→ Task instructions:
Without the images, write out the entries word for word.

*** Dataset extract Section Begins ***

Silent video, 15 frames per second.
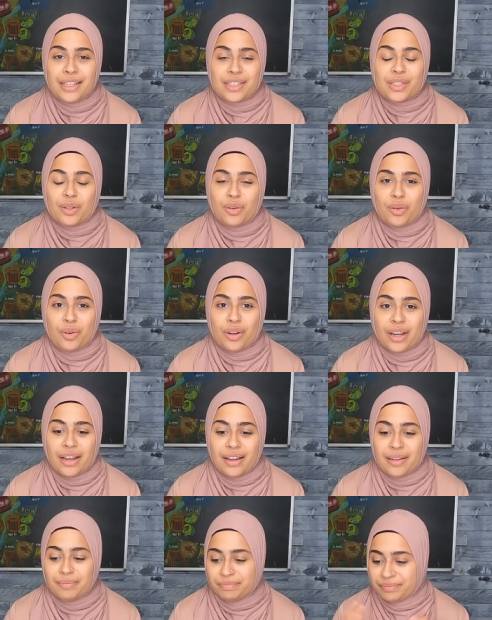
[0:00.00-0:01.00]
So
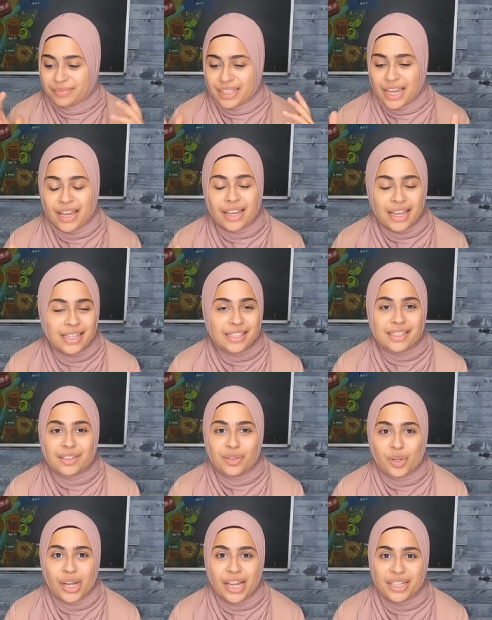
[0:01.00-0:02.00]
yeah, guys,
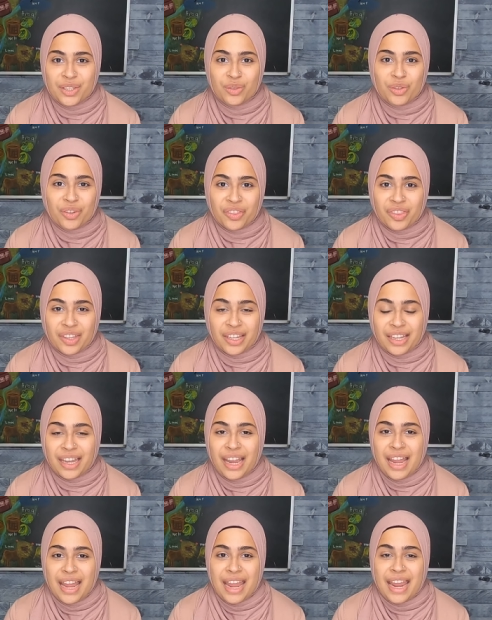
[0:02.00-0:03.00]
go ahead, do your
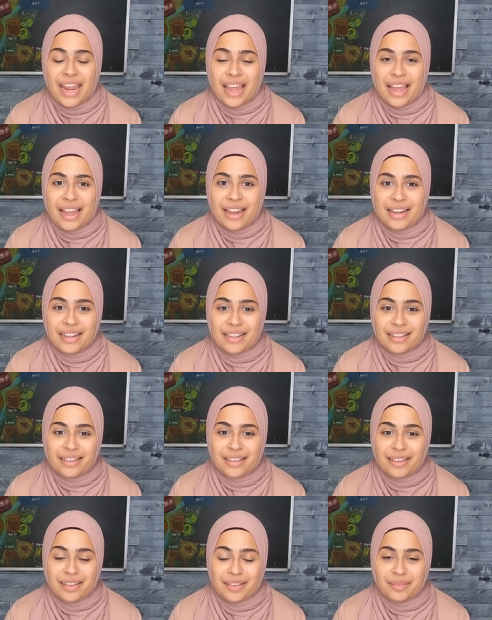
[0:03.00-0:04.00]
thing, and
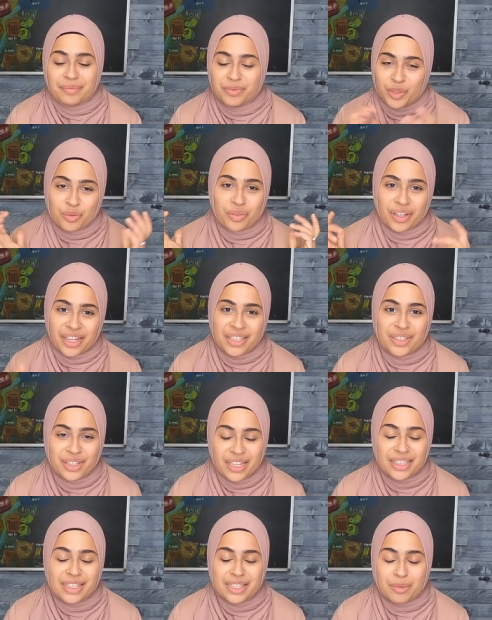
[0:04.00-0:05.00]
don't forget to
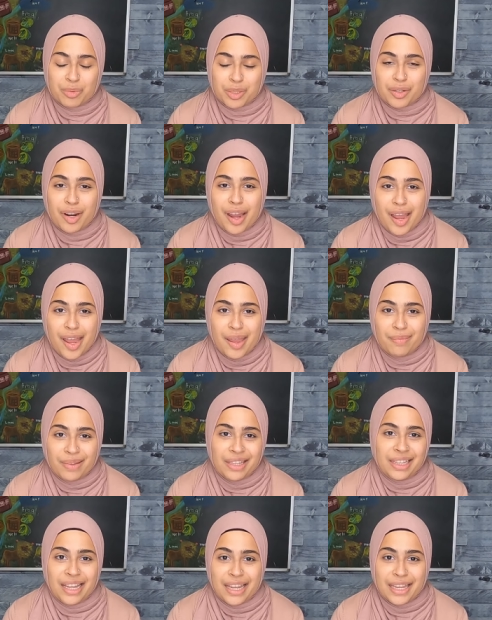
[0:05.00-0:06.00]
hit subscribe
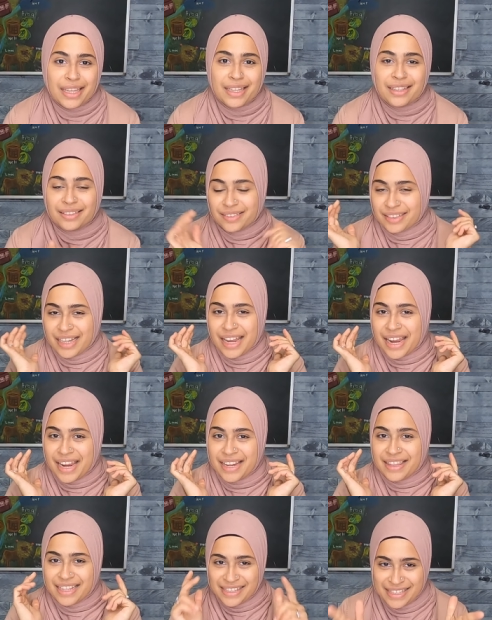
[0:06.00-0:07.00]
and like,
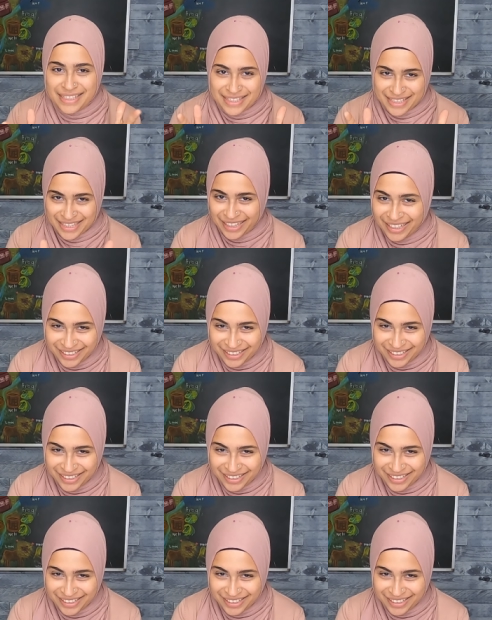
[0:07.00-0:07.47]
and that's it.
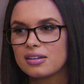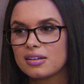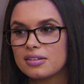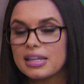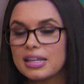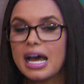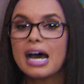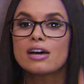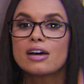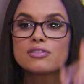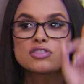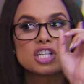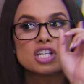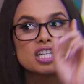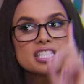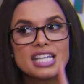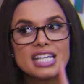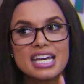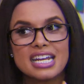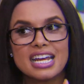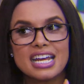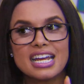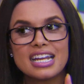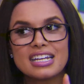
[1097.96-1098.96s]
Now if she
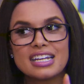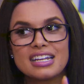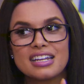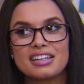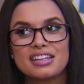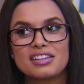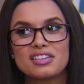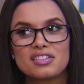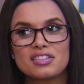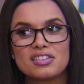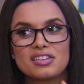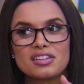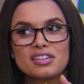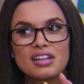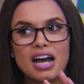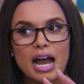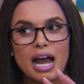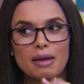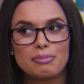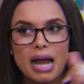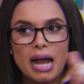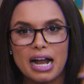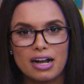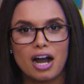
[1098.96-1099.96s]
didn't,
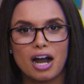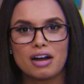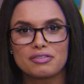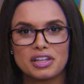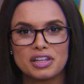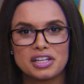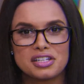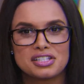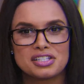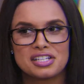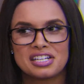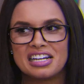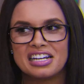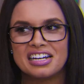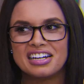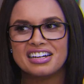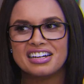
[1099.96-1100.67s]
I back off this.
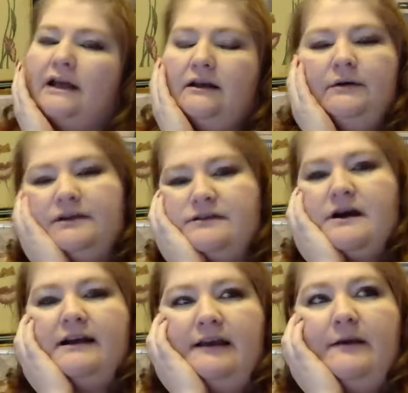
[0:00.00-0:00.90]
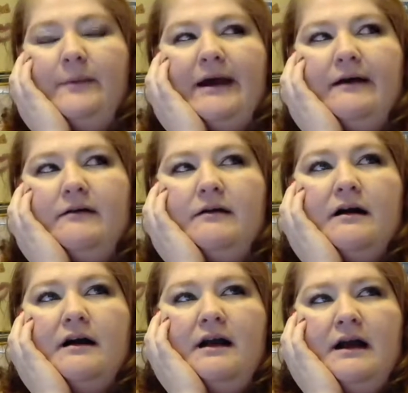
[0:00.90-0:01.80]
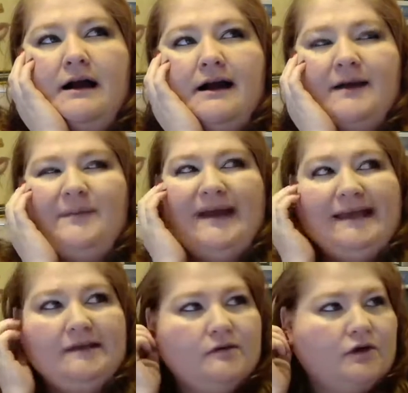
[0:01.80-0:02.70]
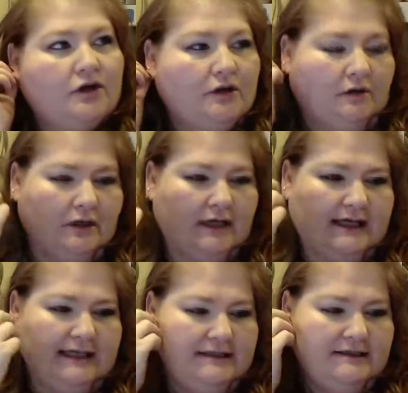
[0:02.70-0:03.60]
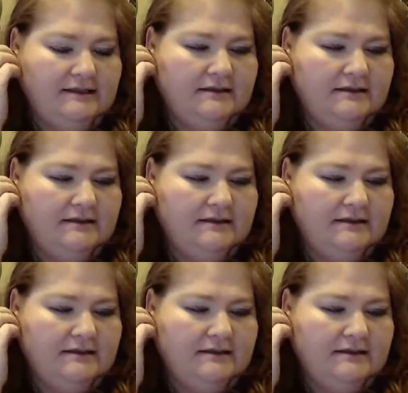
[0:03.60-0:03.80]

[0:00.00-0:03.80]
I know what you're talking about. I bet you could.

*** Dataset extract Section Ends ***

→ The completed task:
Silent video, 15 frames per second.
[0:00.00-0:01.00]
So
[0:01.00-0:02.00]
yeah, guys,
[0:02.00-0:03.00]
go ahead, do your
[0:03.00-0:04.00]
thing, and
[0:04.00-0:05.00]
don't forget to
[0:05.00-0:06.00]
hit subscribe
[0:06.00-0:07.00]
and like,
[0:07.00-0:07.47]
and that's it.
[1097.96-1098.96s]
Now if she
[1098.96-1099.96s]
didn't,
[1099.96-1100.67s]
I back off this.
[0:00.00-0:00.90]
[0:00.90-0:01.80]
[0:01.80-0:02.70]
[0:02.70-0:03.60]
[0:03.60-0:03.80]

[0:00.00-0:03.80]
I know what you're talking about. I bet you could.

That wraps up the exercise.